* [Information provided]
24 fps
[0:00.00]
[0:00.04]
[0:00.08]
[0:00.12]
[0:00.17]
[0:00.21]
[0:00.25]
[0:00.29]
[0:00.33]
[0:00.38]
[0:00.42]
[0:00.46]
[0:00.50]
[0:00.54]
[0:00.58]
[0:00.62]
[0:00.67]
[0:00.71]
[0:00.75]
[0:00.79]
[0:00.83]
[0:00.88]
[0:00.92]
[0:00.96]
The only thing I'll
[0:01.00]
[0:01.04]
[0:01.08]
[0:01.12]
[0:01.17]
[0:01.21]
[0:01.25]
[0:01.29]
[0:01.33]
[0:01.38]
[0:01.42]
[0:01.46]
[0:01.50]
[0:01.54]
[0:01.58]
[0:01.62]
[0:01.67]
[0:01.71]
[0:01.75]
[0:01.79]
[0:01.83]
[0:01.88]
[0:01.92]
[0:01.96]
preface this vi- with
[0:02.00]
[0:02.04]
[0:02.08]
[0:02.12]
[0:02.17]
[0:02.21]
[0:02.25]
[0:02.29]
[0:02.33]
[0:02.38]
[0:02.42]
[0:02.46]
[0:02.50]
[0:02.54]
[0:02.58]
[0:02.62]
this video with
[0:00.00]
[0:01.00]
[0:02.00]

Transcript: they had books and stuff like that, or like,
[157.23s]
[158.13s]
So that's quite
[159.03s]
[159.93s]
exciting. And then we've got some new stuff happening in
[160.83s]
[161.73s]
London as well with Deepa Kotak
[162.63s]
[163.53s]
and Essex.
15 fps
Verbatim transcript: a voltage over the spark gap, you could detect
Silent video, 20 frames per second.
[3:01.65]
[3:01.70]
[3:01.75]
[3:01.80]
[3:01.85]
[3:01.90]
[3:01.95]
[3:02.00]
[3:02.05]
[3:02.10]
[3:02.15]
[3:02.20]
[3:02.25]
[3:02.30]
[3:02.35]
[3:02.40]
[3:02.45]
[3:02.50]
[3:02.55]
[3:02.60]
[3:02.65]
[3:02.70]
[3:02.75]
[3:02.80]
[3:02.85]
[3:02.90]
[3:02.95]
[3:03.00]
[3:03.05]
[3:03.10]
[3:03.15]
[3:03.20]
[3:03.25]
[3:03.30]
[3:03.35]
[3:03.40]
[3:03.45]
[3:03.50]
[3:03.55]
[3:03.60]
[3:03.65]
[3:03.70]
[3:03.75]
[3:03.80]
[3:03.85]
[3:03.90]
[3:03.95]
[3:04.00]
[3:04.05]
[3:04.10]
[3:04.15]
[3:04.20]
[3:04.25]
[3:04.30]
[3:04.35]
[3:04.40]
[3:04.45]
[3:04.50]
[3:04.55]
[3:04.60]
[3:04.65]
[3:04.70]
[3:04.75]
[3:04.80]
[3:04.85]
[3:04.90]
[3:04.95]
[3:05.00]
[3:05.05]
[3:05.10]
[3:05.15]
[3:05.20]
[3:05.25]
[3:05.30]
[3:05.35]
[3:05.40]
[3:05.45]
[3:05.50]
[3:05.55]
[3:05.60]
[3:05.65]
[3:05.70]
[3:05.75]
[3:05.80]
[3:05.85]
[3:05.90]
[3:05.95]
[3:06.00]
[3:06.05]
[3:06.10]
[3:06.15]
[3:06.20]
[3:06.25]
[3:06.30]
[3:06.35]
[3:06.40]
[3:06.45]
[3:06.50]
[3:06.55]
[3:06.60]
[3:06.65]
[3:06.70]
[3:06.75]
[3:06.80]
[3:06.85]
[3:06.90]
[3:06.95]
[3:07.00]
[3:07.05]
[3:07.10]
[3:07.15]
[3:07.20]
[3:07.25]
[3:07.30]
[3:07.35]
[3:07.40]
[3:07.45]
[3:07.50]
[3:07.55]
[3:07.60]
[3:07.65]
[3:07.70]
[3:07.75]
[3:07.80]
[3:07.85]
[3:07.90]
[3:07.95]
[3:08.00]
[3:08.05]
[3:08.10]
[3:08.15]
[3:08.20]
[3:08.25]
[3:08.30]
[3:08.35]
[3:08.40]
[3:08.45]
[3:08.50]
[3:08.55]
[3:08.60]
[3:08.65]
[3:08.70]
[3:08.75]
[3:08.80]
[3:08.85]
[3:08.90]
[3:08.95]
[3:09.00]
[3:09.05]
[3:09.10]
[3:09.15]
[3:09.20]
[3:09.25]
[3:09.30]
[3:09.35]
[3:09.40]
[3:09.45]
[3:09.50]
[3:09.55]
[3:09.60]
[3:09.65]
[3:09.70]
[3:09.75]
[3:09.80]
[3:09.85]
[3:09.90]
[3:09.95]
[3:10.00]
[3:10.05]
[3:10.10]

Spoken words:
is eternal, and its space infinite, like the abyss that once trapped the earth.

* [What the task asks] For each record above, write it out again exactly.

* [Written reply]
24 fps
[0:00.00]
[0:00.04]
[0:00.08]
[0:00.12]
[0:00.17]
[0:00.21]
[0:00.25]
[0:00.29]
[0:00.33]
[0:00.38]
[0:00.42]
[0:00.46]
[0:00.50]
[0:00.54]
[0:00.58]
[0:00.62]
[0:00.67]
[0:00.71]
[0:00.75]
[0:00.79]
[0:00.83]
[0:00.88]
[0:00.92]
[0:00.96]
The only thing I'll
[0:01.00]
[0:01.04]
[0:01.08]
[0:01.12]
[0:01.17]
[0:01.21]
[0:01.25]
[0:01.29]
[0:01.33]
[0:01.38]
[0:01.42]
[0:01.46]
[0:01.50]
[0:01.54]
[0:01.58]
[0:01.62]
[0:01.67]
[0:01.71]
[0:01.75]
[0:01.79]
[0:01.83]
[0:01.88]
[0:01.92]
[0:01.96]
preface this vi- with
[0:02.00]
[0:02.04]
[0:02.08]
[0:02.12]
[0:02.17]
[0:02.21]
[0:02.25]
[0:02.29]
[0:02.33]
[0:02.38]
[0:02.42]
[0:02.46]
[0:02.50]
[0:02.54]
[0:02.58]
[0:02.62]
this video with
[0:00.00]
[0:01.00]
[0:02.00]

Transcript: they had books and stuff like that, or like,
[157.23s]
[158.13s]
So that's quite
[159.03s]
[159.93s]
exciting. And then we've got some new stuff happening in
[160.83s]
[161.73s]
London as well with Deepa Kotak
[162.63s]
[163.53s]
and Essex.
15 fps
Verbatim transcript: a voltage over the spark gap, you could detect
Silent video, 20 frames per second.
[3:01.65]
[3:01.70]
[3:01.75]
[3:01.80]
[3:01.85]
[3:01.90]
[3:01.95]
[3:02.00]
[3:02.05]
[3:02.10]
[3:02.15]
[3:02.20]
[3:02.25]
[3:02.30]
[3:02.35]
[3:02.40]
[3:02.45]
[3:02.50]
[3:02.55]
[3:02.60]
[3:02.65]
[3:02.70]
[3:02.75]
[3:02.80]
[3:02.85]
[3:02.90]
[3:02.95]
[3:03.00]
[3:03.05]
[3:03.10]
[3:03.15]
[3:03.20]
[3:03.25]
[3:03.30]
[3:03.35]
[3:03.40]
[3:03.45]
[3:03.50]
[3:03.55]
[3:03.60]
[3:03.65]
[3:03.70]
[3:03.75]
[3:03.80]
[3:03.85]
[3:03.90]
[3:03.95]
[3:04.00]
[3:04.05]
[3:04.10]
[3:04.15]
[3:04.20]
[3:04.25]
[3:04.30]
[3:04.35]
[3:04.40]
[3:04.45]
[3:04.50]
[3:04.55]
[3:04.60]
[3:04.65]
[3:04.70]
[3:04.75]
[3:04.80]
[3:04.85]
[3:04.90]
[3:04.95]
[3:05.00]
[3:05.05]
[3:05.10]
[3:05.15]
[3:05.20]
[3:05.25]
[3:05.30]
[3:05.35]
[3:05.40]
[3:05.45]
[3:05.50]
[3:05.55]
[3:05.60]
[3:05.65]
[3:05.70]
[3:05.75]
[3:05.80]
[3:05.85]
[3:05.90]
[3:05.95]
[3:06.00]
[3:06.05]
[3:06.10]
[3:06.15]
[3:06.20]
[3:06.25]
[3:06.30]
[3:06.35]
[3:06.40]
[3:06.45]
[3:06.50]
[3:06.55]
[3:06.60]
[3:06.65]
[3:06.70]
[3:06.75]
[3:06.80]
[3:06.85]
[3:06.90]
[3:06.95]
[3:07.00]
[3:07.05]
[3:07.10]
[3:07.15]
[3:07.20]
[3:07.25]
[3:07.30]
[3:07.35]
[3:07.40]
[3:07.45]
[3:07.50]
[3:07.55]
[3:07.60]
[3:07.65]
[3:07.70]
[3:07.75]
[3:07.80]
[3:07.85]
[3:07.90]
[3:07.95]
[3:08.00]
[3:08.05]
[3:08.10]
[3:08.15]
[3:08.20]
[3:08.25]
[3:08.30]
[3:08.35]
[3:08.40]
[3:08.45]
[3:08.50]
[3:08.55]
[3:08.60]
[3:08.65]
[3:08.70]
[3:08.75]
[3:08.80]
[3:08.85]
[3:08.90]
[3:08.95]
[3:09.00]
[3:09.05]
[3:09.10]
[3:09.15]
[3:09.20]
[3:09.25]
[3:09.30]
[3:09.35]
[3:09.40]
[3:09.45]
[3:09.50]
[3:09.55]
[3:09.60]
[3:09.65]
[3:09.70]
[3:09.75]
[3:09.80]
[3:09.85]
[3:09.90]
[3:09.95]
[3:10.00]
[3:10.05]
[3:10.10]

Spoken words:
is eternal, and its space infinite, like the abyss that once trapped the earth.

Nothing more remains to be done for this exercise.